Collected data:
===

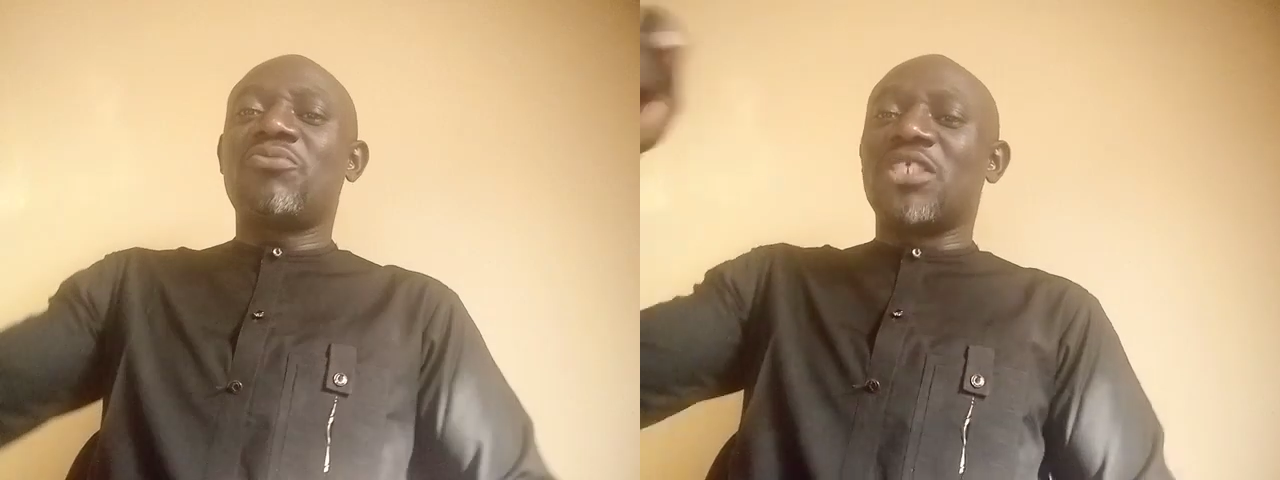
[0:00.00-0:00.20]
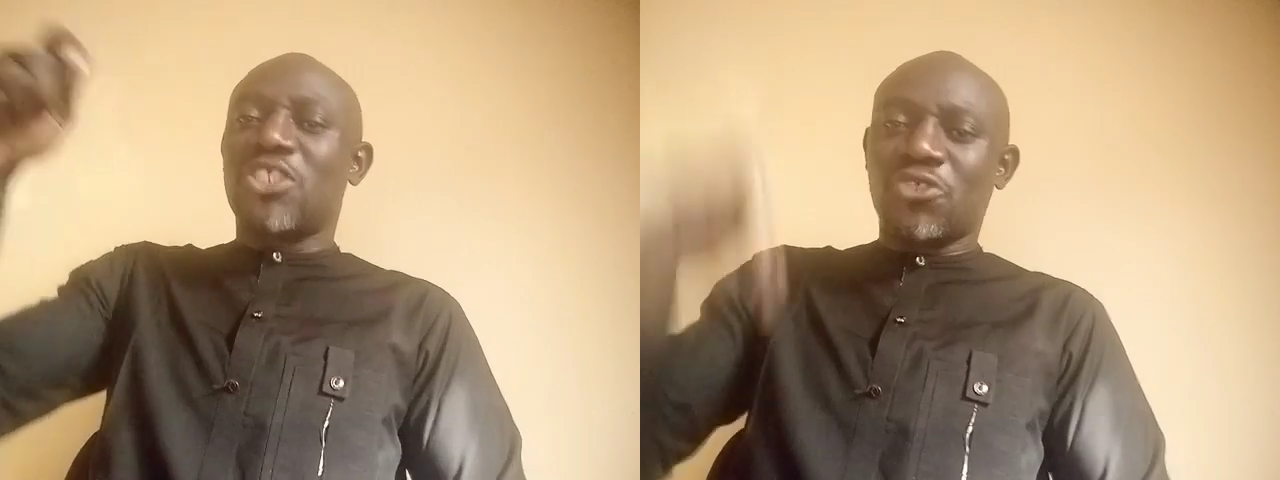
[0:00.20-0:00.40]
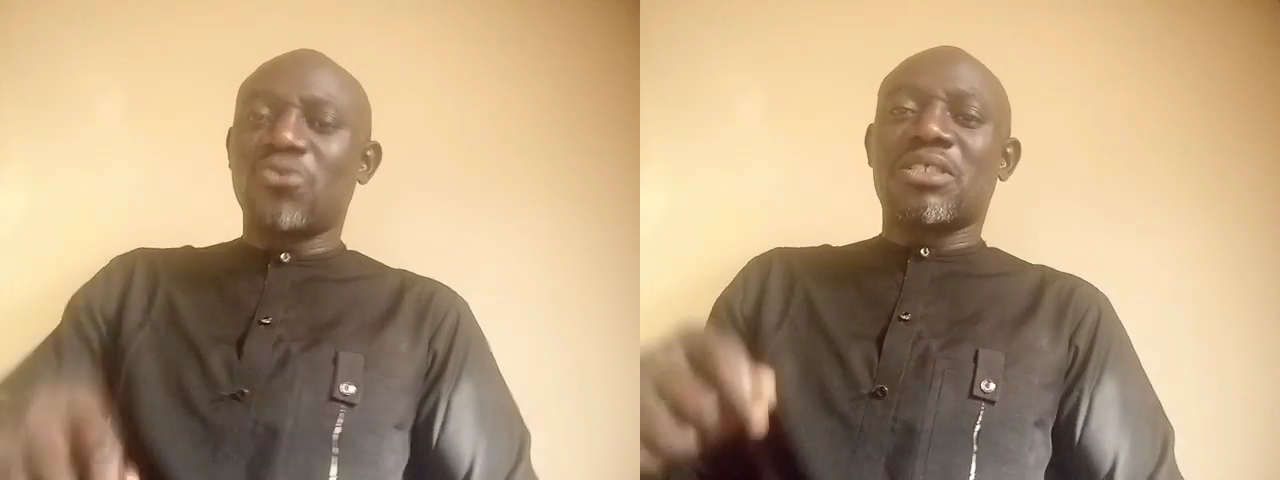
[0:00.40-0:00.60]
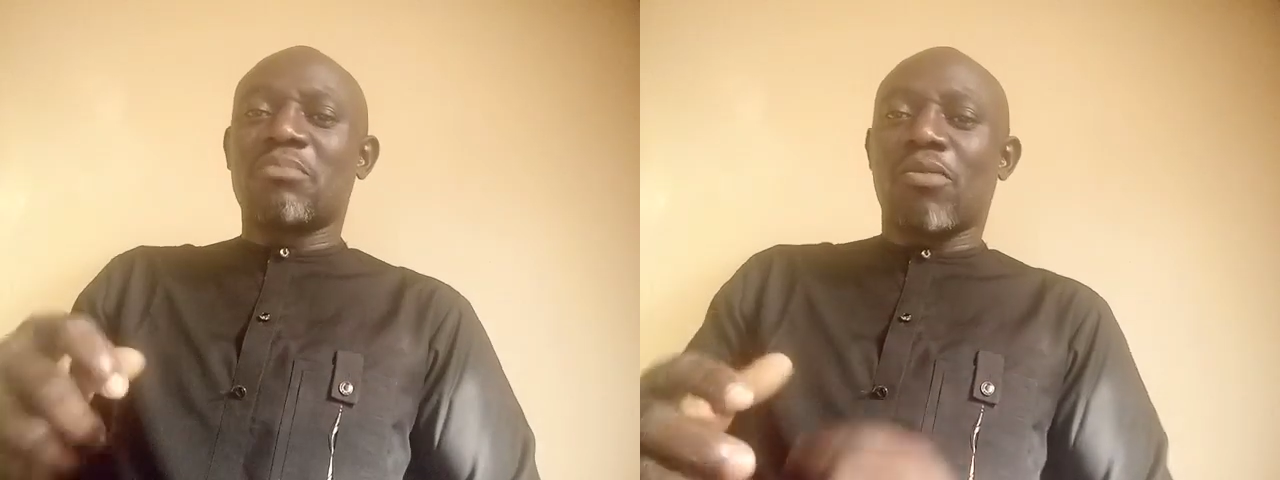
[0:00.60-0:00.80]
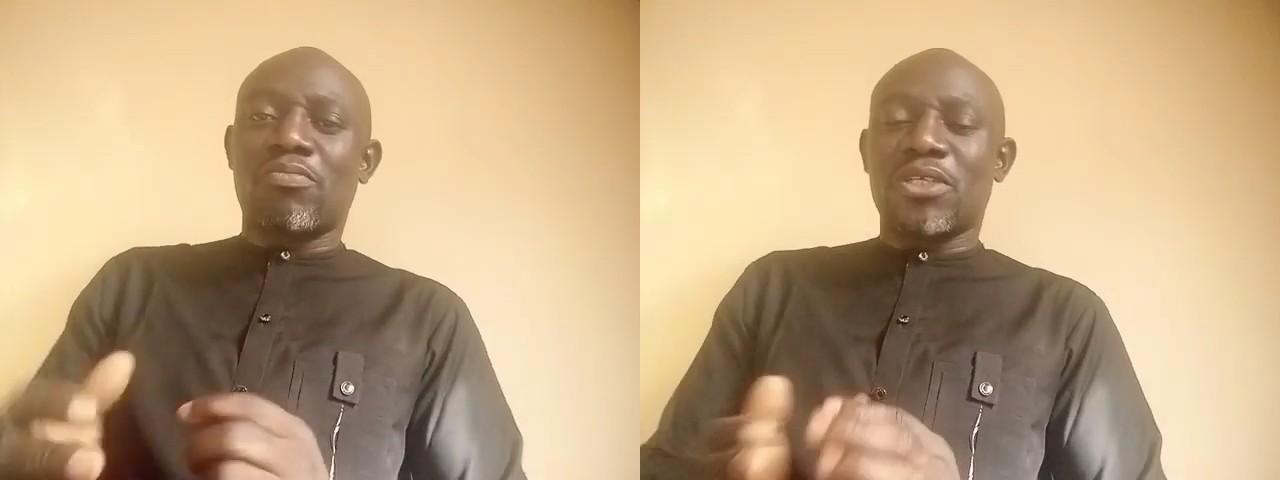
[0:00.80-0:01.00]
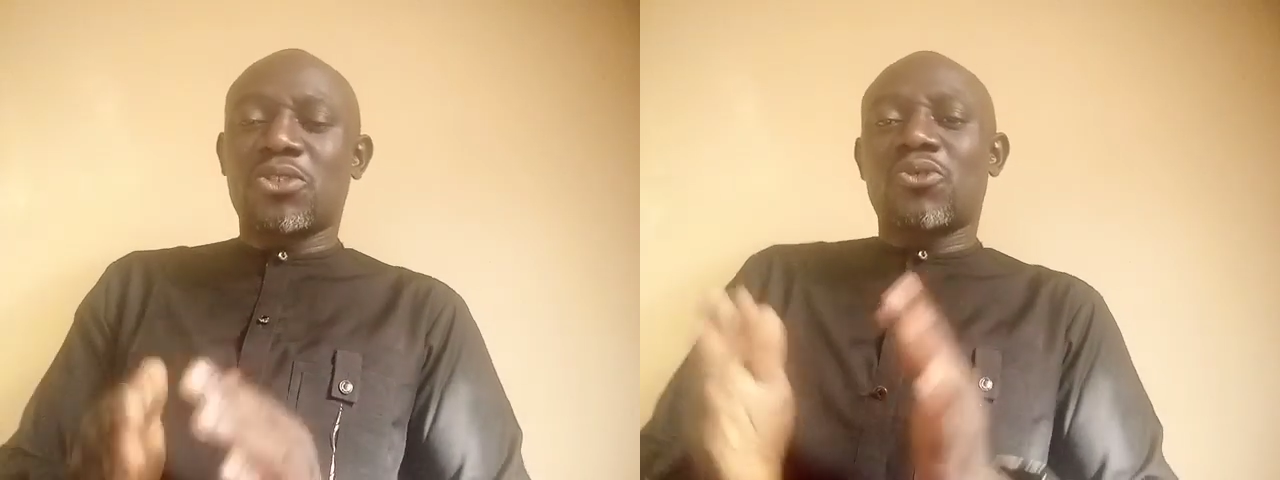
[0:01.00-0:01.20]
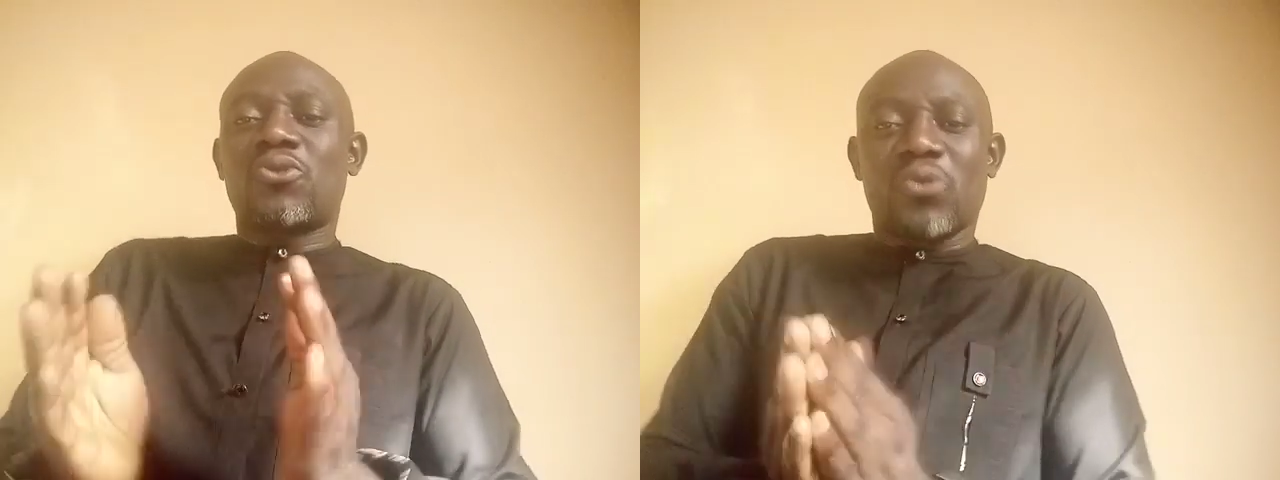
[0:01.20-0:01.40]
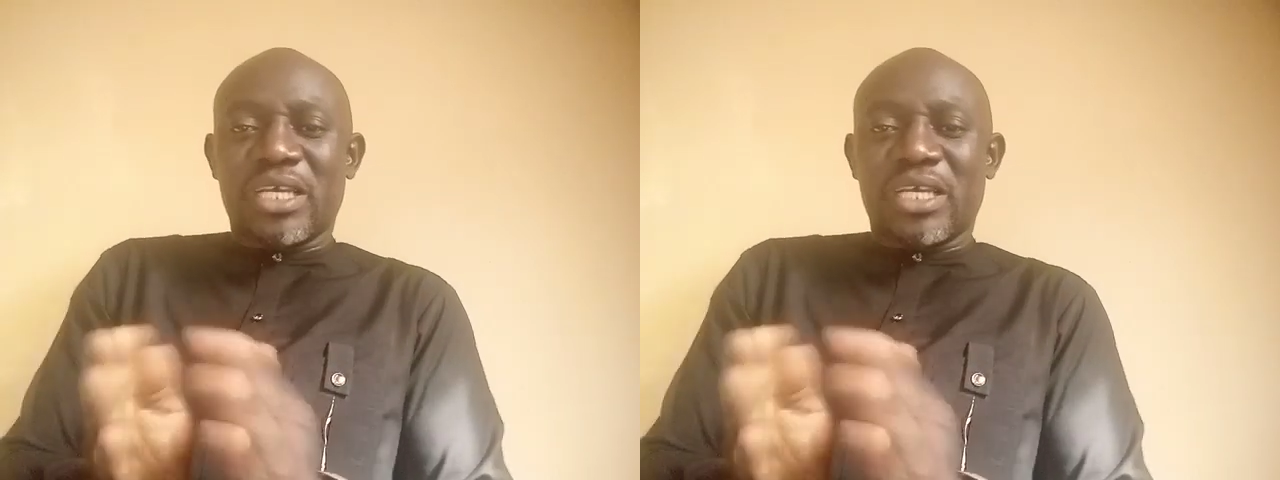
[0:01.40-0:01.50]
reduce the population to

===

- **Task to carry out**:
Working from the line containing "[0:00.40-0:00.60]" to the last line of the data, retype every line exactly, both ends included, and leave out all pictures.

- **Reply**:
[0:00.40-0:00.60]
[0:00.60-0:00.80]
[0:00.80-0:01.00]
[0:01.00-0:01.20]
[0:01.20-0:01.40]
[0:01.40-0:01.50]
reduce the population to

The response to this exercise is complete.